== Directions for this task ==
Output only the lines that run from the line holding "[0:01.00-0:02.00]" to the end of the entries, both ends included, and skip the pictures.

##### Provided information #####

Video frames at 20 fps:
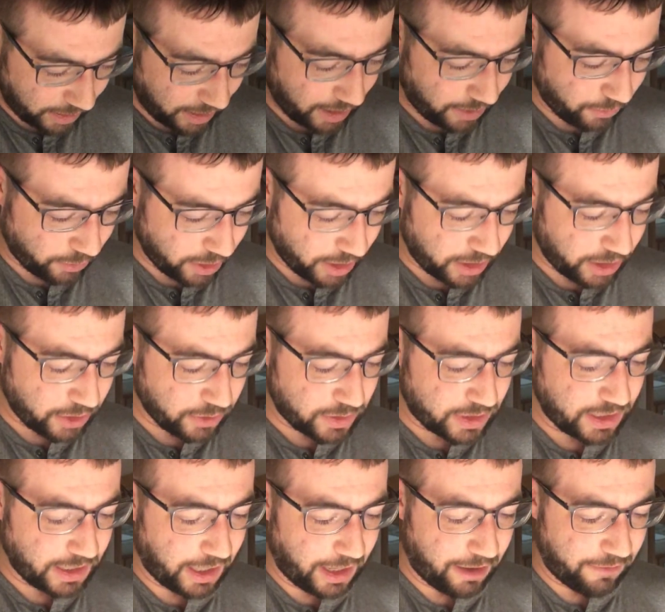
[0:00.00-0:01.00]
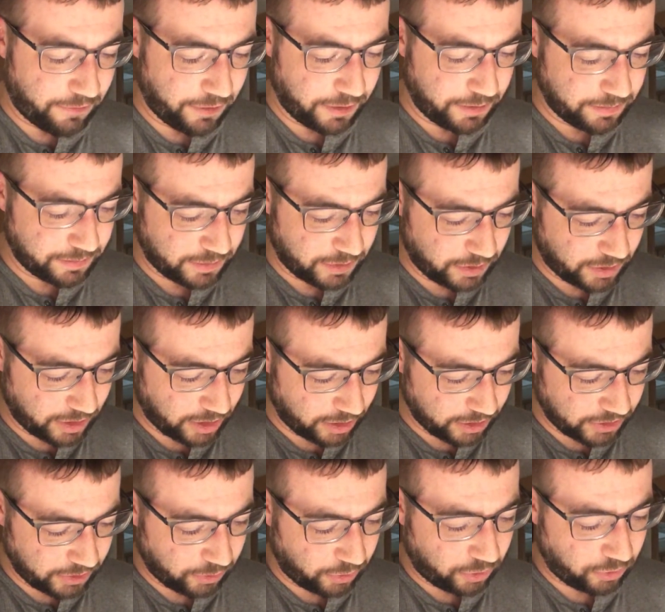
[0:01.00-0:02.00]
We're going to use the oven. You
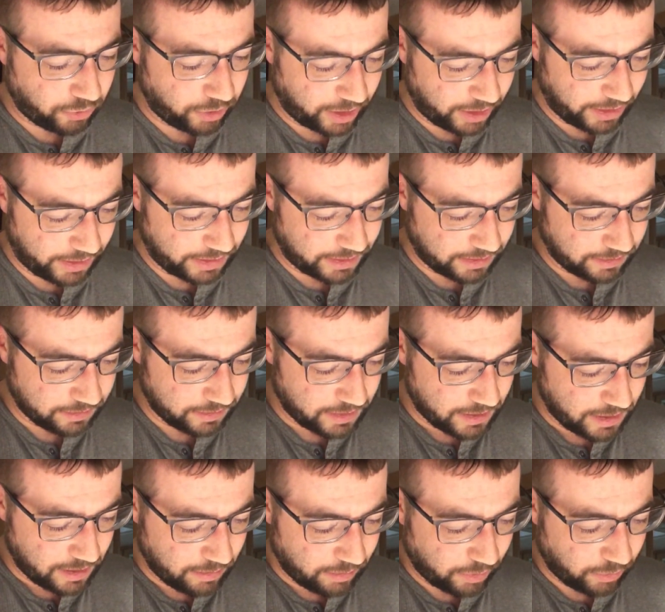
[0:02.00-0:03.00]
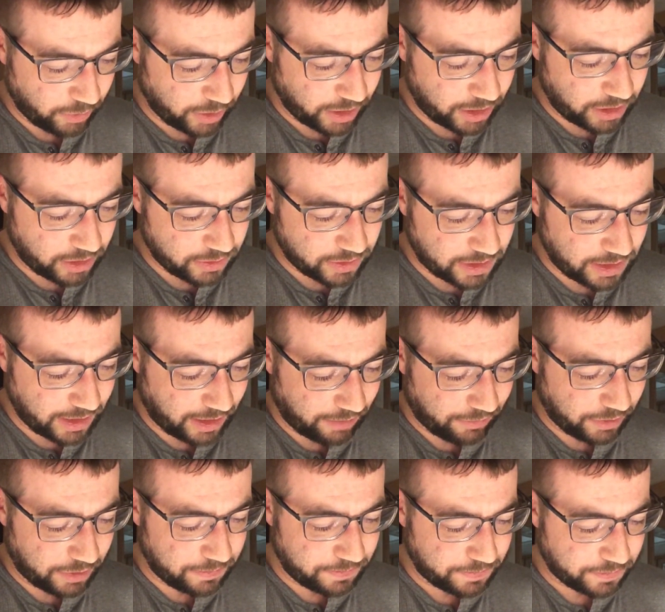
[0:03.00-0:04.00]
can also grill it, but we're going to use
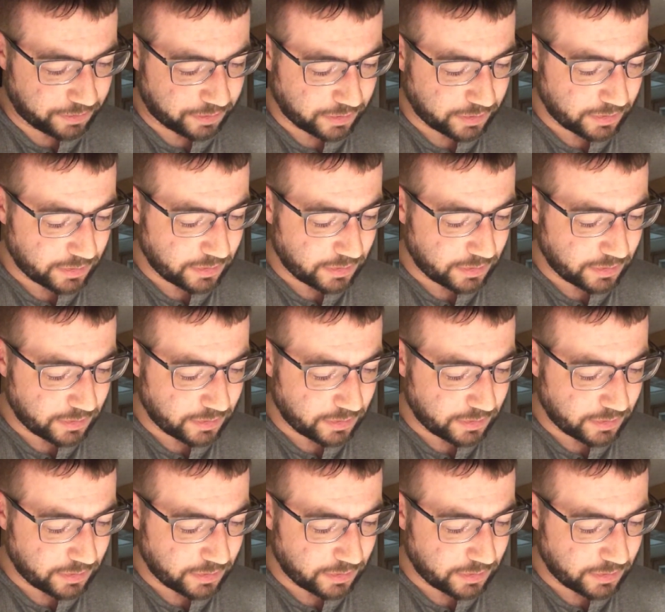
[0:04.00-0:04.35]
the oven.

#####

== Answer for this exercise ==
[0:01.00-0:02.00]
We're going to use the oven. You
[0:02.00-0:03.00]
[0:03.00-0:04.00]
can also grill it, but we're going to use
[0:04.00-0:04.35]
the oven.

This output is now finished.